◆ Extracted records
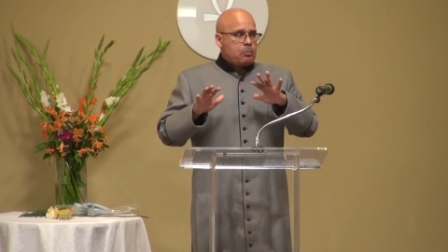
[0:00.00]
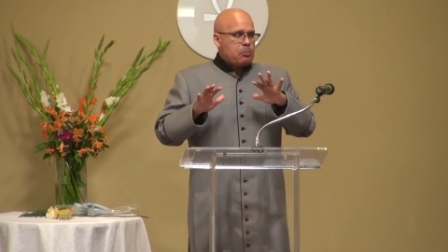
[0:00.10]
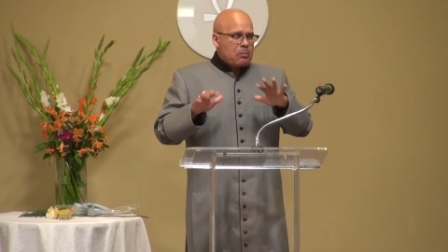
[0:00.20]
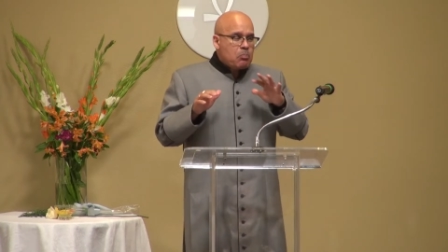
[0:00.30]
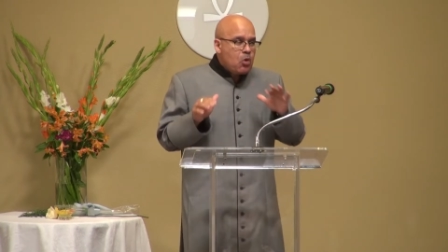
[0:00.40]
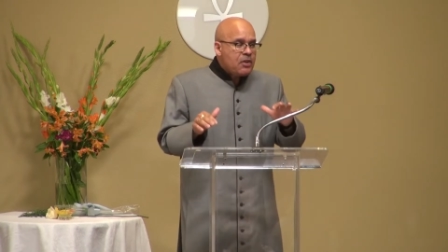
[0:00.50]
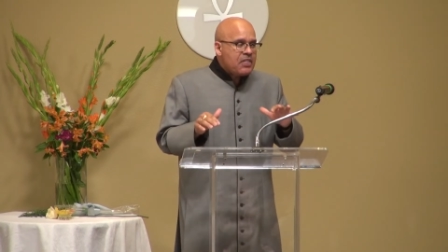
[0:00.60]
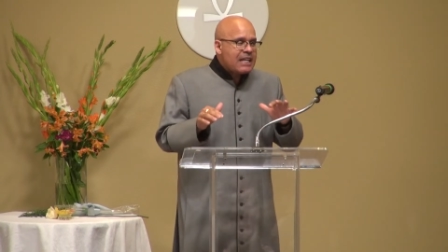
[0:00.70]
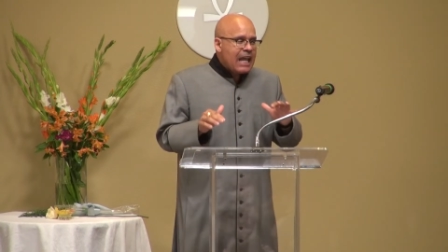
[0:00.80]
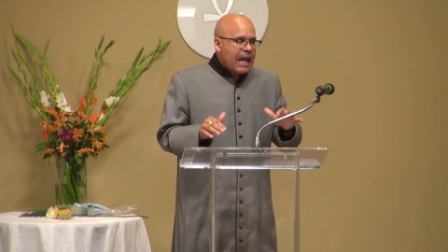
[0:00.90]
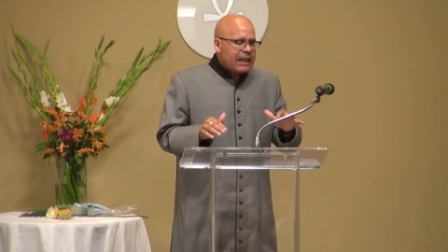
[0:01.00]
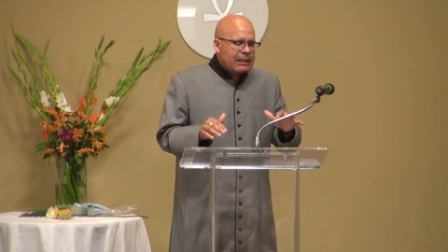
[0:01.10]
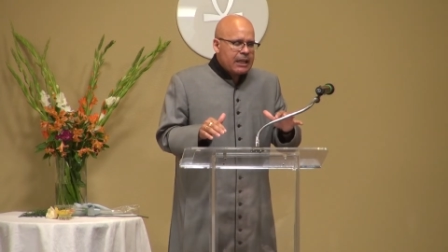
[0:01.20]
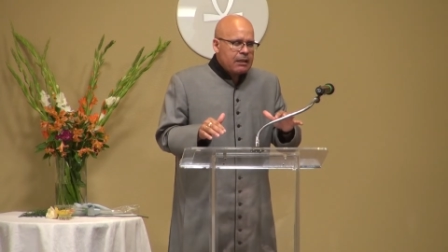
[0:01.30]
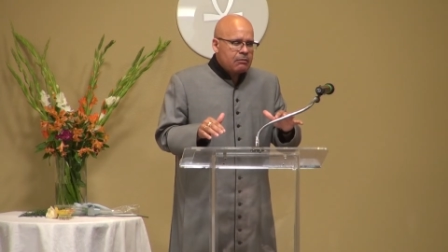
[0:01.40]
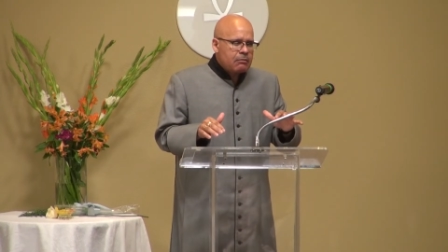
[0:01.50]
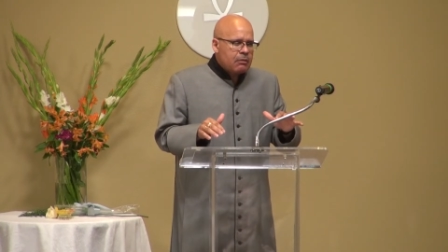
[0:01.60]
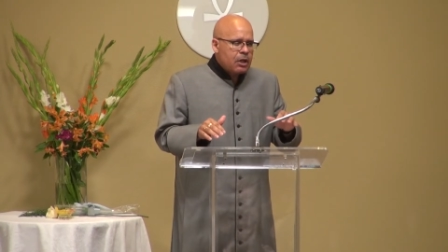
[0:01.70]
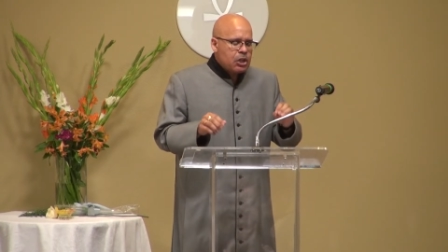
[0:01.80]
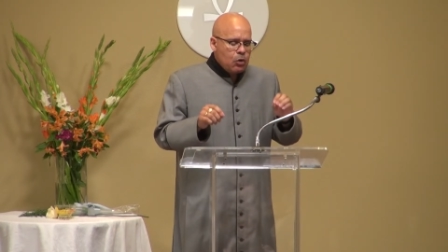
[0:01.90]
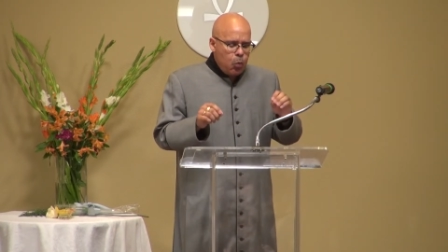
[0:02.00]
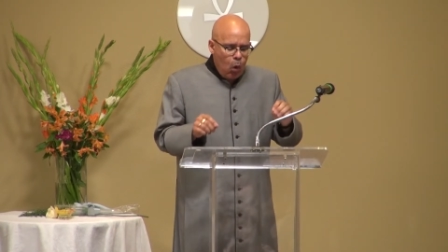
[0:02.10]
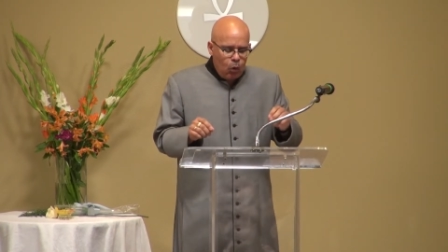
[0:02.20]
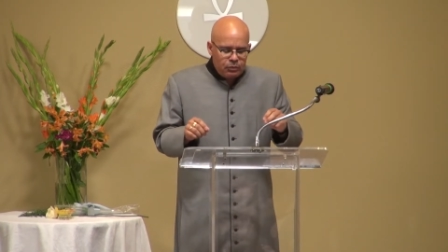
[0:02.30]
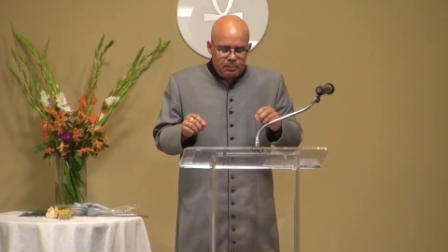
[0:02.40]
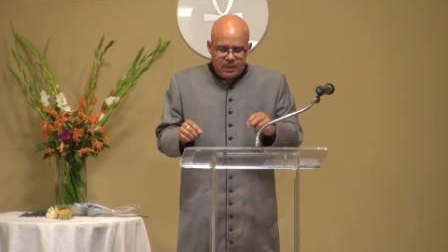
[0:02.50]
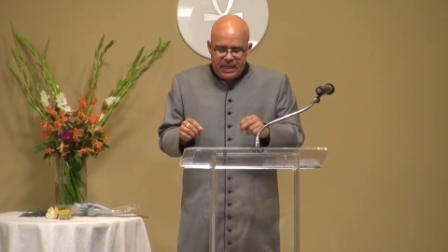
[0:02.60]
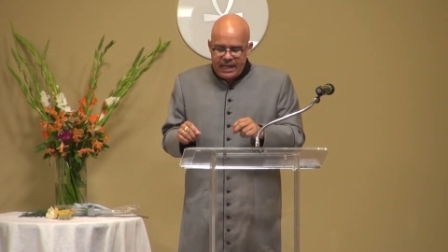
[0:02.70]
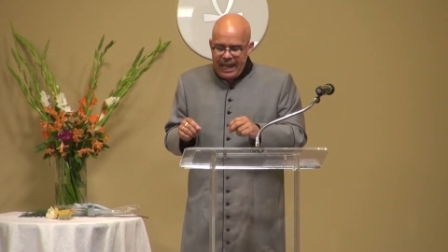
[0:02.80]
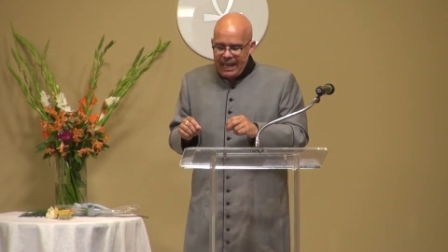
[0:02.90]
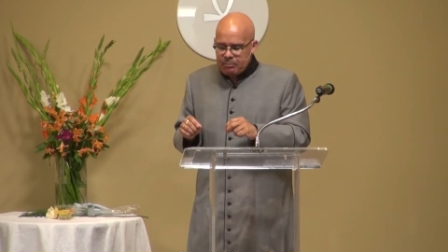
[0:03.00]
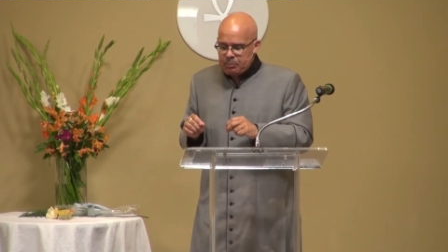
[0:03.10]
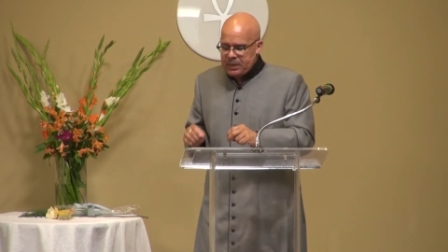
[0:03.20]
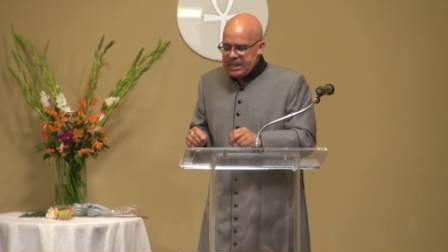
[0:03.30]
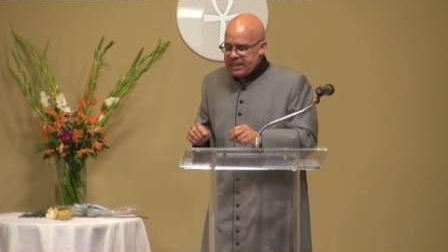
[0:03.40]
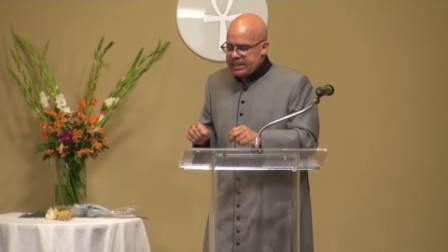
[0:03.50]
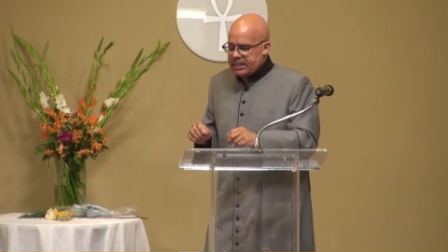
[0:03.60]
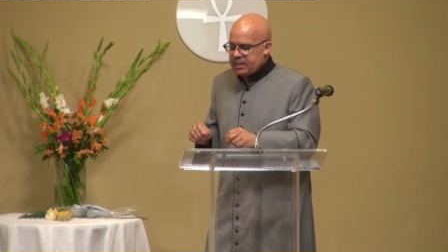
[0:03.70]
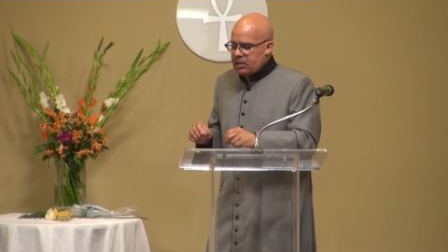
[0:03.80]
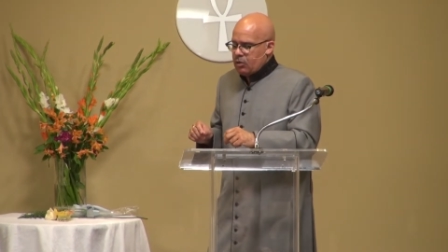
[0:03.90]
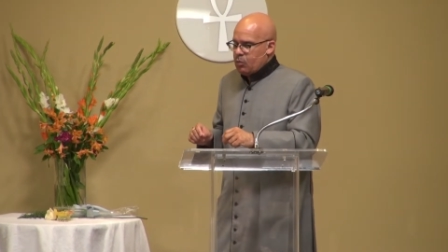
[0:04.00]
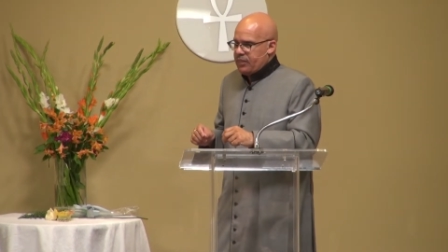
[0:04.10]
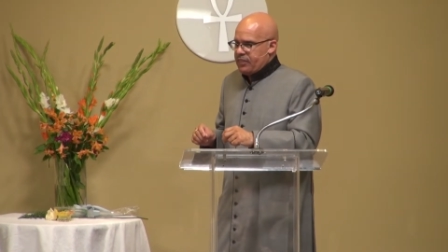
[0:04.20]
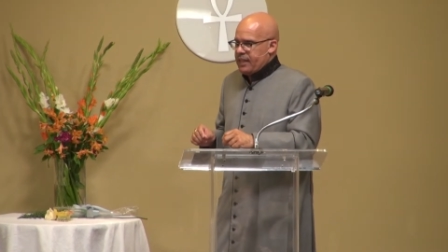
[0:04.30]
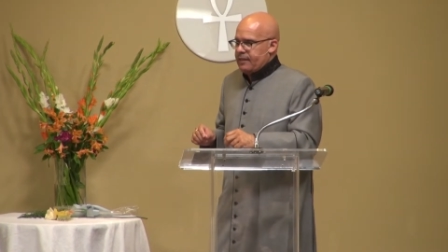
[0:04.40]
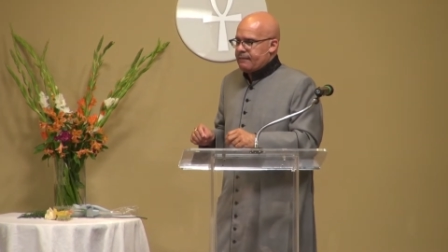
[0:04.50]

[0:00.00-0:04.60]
but more than likely, you won't be at peace with it.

◆ Task objective
Copy the data above word for word. Pictures stay out.

◆ Output of the task
[0:00.00]
[0:00.10]
[0:00.20]
[0:00.30]
[0:00.40]
[0:00.50]
[0:00.60]
[0:00.70]
[0:00.80]
[0:00.90]
[0:01.00]
[0:01.10]
[0:01.20]
[0:01.30]
[0:01.40]
[0:01.50]
[0:01.60]
[0:01.70]
[0:01.80]
[0:01.90]
[0:02.00]
[0:02.10]
[0:02.20]
[0:02.30]
[0:02.40]
[0:02.50]
[0:02.60]
[0:02.70]
[0:02.80]
[0:02.90]
[0:03.00]
[0:03.10]
[0:03.20]
[0:03.30]
[0:03.40]
[0:03.50]
[0:03.60]
[0:03.70]
[0:03.80]
[0:03.90]
[0:04.00]
[0:04.10]
[0:04.20]
[0:04.30]
[0:04.40]
[0:04.50]

[0:00.00-0:04.60]
but more than likely, you won't be at peace with it.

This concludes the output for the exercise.